Inhabitants of this lake practice the three principles of reciprocity: Aini (today for you, tomorrow for me), Minca (today for your community, tomorrow for mine), and Mita (obliged labor for everyone). They also practice a sustainable tourism policy to ensure the conservation of the lake, peacefully sharing its waters with Bolivia.
TIP: You can also visit this magical lake is going to Isla del Sol and Isla de la Luna from Coppa Cabbana.
Colca Canyon, Arequipa (4 days)
We reached an altitude of 5k meters over sea level on our way to Colca Canyon. The road from Arequipa to the 3,270 meter deep canyon is gorgeous, full of Alpahacas, Vicunias and flamengoes
Even though they were miles away, we were lucky enough to see two spectacular condors fly across the Canyon. Chivay’s natural hotsprings were the most relaxing experience on the entire trip. We felt renewed as we walked out of this wonderful place.
Arequipa was the last stop we were visiting as a group, as my brother and Isabel were heading down to Chile while Paula and I we were going up to Nazca afterwards. We really enjoyed this small city and had a great time meeting people from all over the world at our hostel, which was very close to Plaza de Armas.
TIP: If you are not used to heights make sure to ask for coca candy or some medicine before heading to Colca Canyon to prevent altitude sickness.
Nazca, Ica, Huacachina (1 day)
We said our goodbyes and got on a twelve hour bus to Ica. There was an option to stop and visit the Nazca lines, but as our trip was ending and our pockets almost empty we had to pass on this experience… I guess we will have to come back!
The dessert of Huacachina is 10 minutes away from Ica. Our trip came to an end with some relaxing time at this natural Oasis and one of the biggest adrenaline rushes of my life as we went on a sand-boarding and buggy riding excursion through Huacachina’s inmense sand dunes.
It is said that traveling is addictive, and I can’t help to think about what my next destination will be while writing this.

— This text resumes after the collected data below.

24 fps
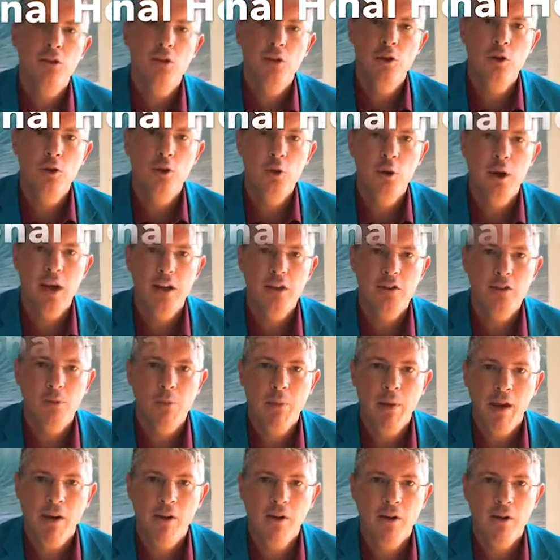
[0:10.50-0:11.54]
do as
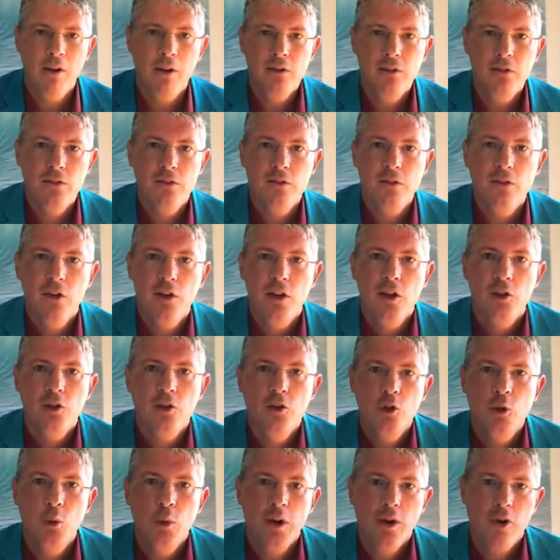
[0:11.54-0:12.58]
parents
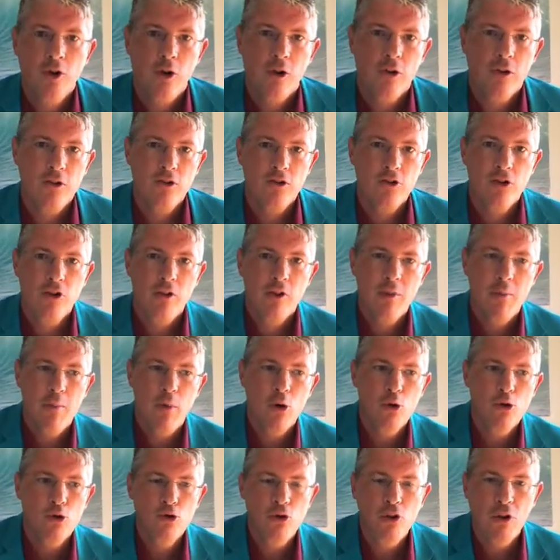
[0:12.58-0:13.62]
to encourage the
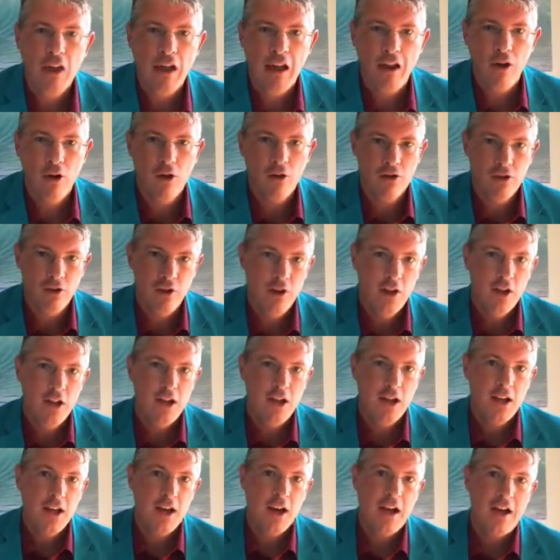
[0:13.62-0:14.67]
emotional health
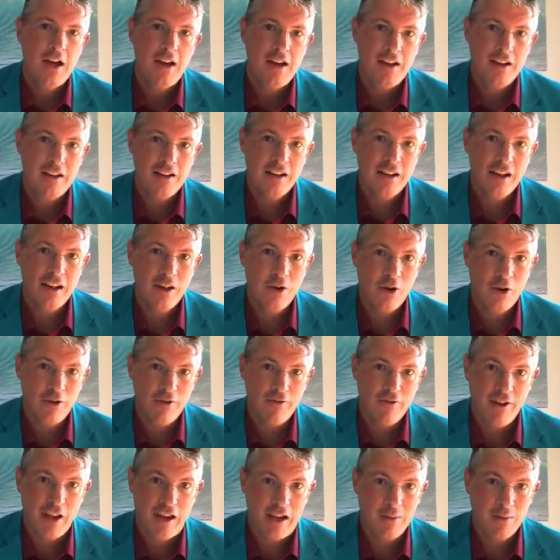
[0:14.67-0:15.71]
in our
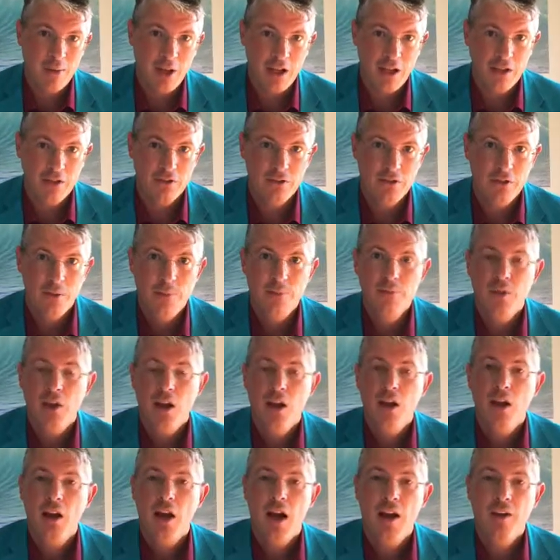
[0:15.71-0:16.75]
families.
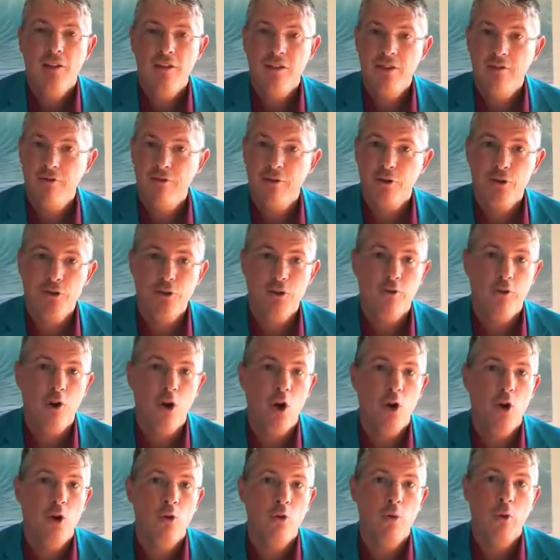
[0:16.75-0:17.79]
I think, first of
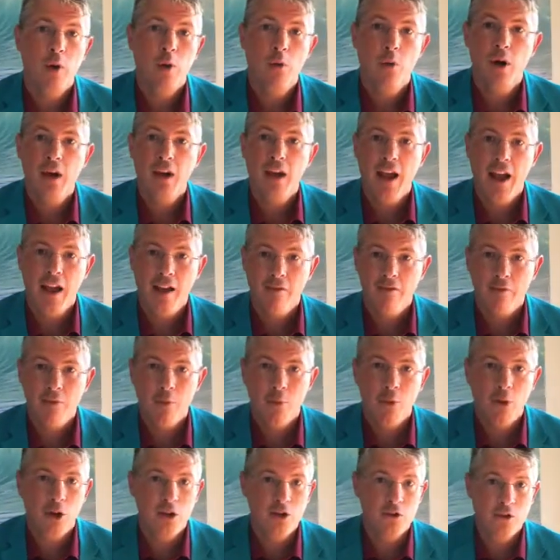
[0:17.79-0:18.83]
all, we want to have
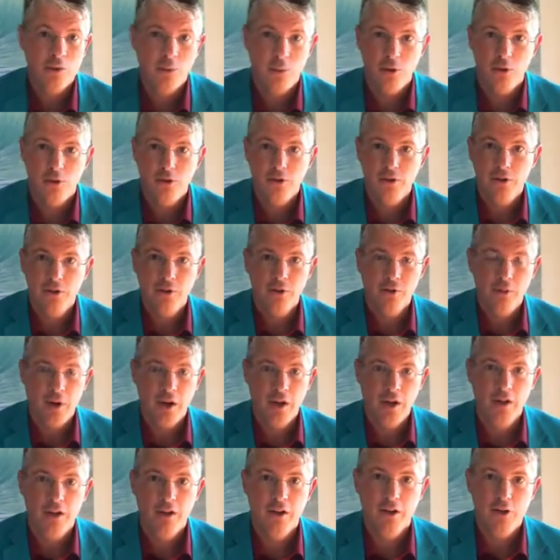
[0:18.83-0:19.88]
principles,
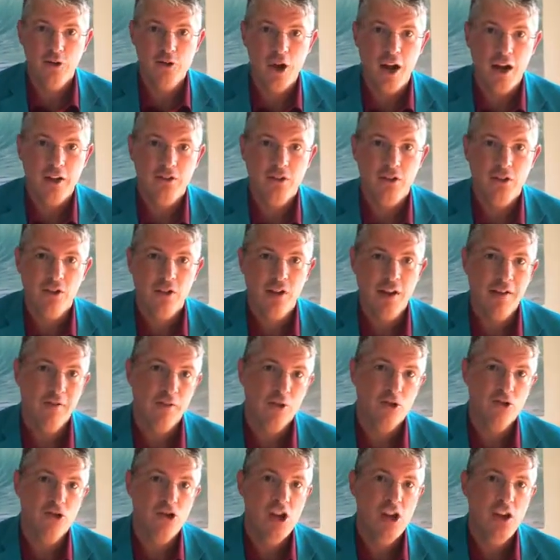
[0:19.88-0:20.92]
right? A Johnson never
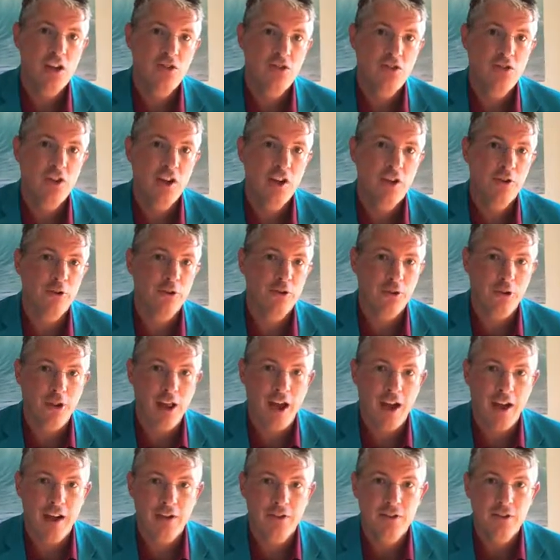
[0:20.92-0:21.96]
cheats, steals, or
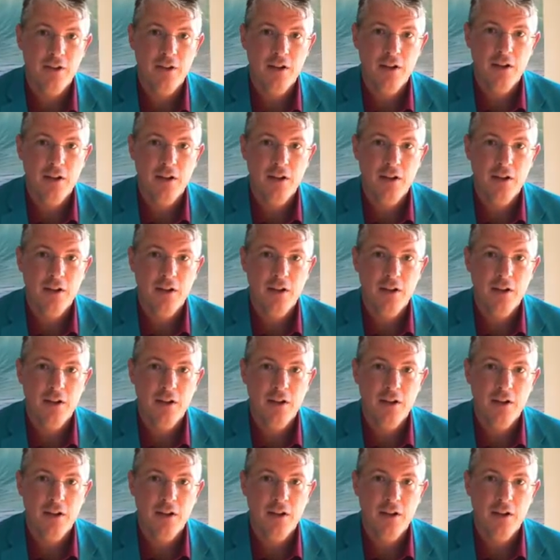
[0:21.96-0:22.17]
lies,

A tour through South India perhaps?
-The Inca community never invented the wheel, they carried everything on their backs.
-In Quechua language “Cusco” translates into “Earth’s bellybutton”
-There are about 90 microclimates in Peru, making it one of the most biodiverse countries in the world
-Peru is the homeland of potatoes, and they cultivate over 3000 different varieties of it.
-Peru is America’s country with a wider variety of butterflies (3532 species) and mammals (182 species).
Tours: the cheapest tours are found within each place. Booking in advance will cost way more and it is unnecessary
Buses: There is a huge bus offer in Peru. I wouldn’t advice anyone to go on a local bus, as first class buses can be booked at the stations for a decent prize, and to move from one place to another can take up to 16 hours.